U.S. Pat. No. 6,607,853 to Hemmes discusses fuel cells based on the oxidation of carbon and carbon-containing materials contained in a molten corrosive salt. The possibility of internal reformation is included, but not explicitly required. In Hemmes' disclosure the molten corrosive salt contacts both the solid electrolyte and the anode. Hemmes discloses that the anode may be porous, made of nickel, and in contact with the solid electrolyte. Hemmes also discloses that the anode may be positioned at a distance from the solid electrolyte.
U.S. Pat. No. 6,692,861 to Tao addresses a fuel cell with a carbon-containing anode and an electrolyte having a melting temperature of between about 300° C. and about 2000° C. in contact with the anode. U.S. Pat. No. 6,200,697 to P. Pesavento of SARA, Inc., Cypress, Calif., describes a concept for generating electricity using a carbon-containing consumable anode. Because that concept employs a consumable anode, it is in essence a large nonrechargeable battery. Subsequently, J. Cooper of Lawrence Livermore National Laboratory has sought to develop a fuel cell employing carbon nanopowder as fuel using molten carbonate electrolyte, similar to the concept developed by Robert D. Weaver at SRI International in the 1970s.

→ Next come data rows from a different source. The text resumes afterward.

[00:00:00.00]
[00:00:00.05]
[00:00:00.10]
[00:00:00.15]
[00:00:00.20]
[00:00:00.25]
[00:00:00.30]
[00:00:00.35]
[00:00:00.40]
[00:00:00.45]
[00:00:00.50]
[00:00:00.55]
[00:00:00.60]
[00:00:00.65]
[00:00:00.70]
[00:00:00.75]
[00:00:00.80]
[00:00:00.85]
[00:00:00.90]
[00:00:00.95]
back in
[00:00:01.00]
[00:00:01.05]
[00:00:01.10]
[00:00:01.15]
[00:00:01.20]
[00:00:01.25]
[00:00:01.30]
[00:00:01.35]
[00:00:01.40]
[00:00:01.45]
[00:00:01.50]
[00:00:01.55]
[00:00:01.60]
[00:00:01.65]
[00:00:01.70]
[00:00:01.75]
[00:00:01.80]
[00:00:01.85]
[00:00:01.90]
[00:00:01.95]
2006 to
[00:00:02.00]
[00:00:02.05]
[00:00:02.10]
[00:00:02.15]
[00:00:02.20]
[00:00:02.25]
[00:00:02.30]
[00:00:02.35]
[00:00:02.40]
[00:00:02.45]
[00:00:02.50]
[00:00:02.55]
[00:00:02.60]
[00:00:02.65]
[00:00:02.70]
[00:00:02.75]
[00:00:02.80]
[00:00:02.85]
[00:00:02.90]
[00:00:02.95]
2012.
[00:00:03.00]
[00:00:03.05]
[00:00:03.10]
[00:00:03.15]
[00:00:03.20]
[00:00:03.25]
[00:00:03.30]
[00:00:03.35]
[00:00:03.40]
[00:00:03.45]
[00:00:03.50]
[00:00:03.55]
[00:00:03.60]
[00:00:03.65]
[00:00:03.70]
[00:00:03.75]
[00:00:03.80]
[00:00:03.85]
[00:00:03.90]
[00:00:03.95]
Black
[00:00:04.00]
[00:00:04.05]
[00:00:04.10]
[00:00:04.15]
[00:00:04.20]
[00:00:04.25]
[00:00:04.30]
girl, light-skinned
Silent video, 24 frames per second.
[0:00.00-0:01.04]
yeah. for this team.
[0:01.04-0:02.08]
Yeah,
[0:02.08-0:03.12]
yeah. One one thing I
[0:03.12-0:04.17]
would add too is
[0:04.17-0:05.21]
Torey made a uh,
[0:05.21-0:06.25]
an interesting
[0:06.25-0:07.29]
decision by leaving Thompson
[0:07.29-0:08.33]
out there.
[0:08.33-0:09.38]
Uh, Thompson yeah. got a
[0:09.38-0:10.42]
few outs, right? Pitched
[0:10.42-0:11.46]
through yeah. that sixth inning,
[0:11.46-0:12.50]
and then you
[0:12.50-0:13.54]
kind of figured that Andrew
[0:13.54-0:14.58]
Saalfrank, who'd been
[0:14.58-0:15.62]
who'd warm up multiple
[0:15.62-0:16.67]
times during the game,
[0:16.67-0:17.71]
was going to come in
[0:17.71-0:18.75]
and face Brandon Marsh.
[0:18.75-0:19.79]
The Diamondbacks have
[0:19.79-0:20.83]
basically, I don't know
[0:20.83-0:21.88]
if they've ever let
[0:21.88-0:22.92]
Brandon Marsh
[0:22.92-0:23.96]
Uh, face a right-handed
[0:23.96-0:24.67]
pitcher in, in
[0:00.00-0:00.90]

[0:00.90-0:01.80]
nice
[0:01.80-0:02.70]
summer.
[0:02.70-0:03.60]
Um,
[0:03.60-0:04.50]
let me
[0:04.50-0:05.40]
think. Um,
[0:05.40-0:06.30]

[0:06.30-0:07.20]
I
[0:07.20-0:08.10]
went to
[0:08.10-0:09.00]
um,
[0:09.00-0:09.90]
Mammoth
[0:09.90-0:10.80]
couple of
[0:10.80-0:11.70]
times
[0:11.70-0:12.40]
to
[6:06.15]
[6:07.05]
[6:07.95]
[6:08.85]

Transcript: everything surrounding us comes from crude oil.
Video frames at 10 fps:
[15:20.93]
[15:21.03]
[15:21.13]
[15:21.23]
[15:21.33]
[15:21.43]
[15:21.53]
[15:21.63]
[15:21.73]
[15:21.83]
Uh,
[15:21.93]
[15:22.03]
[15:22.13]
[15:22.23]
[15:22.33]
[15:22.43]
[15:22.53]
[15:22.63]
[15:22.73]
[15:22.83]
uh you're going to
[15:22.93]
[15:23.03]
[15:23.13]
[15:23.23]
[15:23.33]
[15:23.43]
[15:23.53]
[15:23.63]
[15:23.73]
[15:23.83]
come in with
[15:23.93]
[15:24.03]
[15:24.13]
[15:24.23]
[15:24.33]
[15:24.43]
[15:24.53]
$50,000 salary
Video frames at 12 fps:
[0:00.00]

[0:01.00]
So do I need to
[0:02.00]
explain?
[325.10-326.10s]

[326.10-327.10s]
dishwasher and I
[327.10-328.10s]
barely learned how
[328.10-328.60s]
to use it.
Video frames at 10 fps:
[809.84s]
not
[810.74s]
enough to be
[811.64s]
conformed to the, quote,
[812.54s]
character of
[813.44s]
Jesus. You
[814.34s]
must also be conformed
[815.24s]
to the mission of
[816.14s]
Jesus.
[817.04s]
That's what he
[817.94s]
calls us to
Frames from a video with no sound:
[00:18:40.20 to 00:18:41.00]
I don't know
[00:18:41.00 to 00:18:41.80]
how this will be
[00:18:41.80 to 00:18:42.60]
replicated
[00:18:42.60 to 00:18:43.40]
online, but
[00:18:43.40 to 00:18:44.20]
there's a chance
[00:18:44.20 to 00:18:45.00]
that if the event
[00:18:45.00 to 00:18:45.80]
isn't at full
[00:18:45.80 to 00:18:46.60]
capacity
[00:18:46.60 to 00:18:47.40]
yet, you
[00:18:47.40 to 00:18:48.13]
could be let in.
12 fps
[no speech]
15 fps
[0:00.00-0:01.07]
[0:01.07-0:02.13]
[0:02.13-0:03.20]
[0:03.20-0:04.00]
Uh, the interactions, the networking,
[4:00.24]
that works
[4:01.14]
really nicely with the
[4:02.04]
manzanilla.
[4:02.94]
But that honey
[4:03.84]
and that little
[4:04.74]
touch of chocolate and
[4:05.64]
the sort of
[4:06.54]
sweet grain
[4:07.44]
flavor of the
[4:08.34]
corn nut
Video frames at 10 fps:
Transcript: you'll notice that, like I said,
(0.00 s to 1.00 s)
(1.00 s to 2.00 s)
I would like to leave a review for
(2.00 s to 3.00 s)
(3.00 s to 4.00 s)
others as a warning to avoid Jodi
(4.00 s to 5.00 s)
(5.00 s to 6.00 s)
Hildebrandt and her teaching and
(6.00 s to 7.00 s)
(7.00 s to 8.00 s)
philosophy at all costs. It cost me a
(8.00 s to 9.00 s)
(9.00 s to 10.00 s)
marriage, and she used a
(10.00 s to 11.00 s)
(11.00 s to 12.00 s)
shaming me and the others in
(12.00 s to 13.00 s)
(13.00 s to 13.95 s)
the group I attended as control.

There is thus a need in the art for a direct carbon fuel cell which can be scaled up effectively to a commercially viable size, at a minimum to the hundreds of kilowatts of present-day commercial phosphoric acid cogeneration fuel cell plants or molten carbonate fuel cells, and which can operate efficiently with naturally available fuels such as coal, coke, tar, biomass, and various forms of carbon-containing wastes.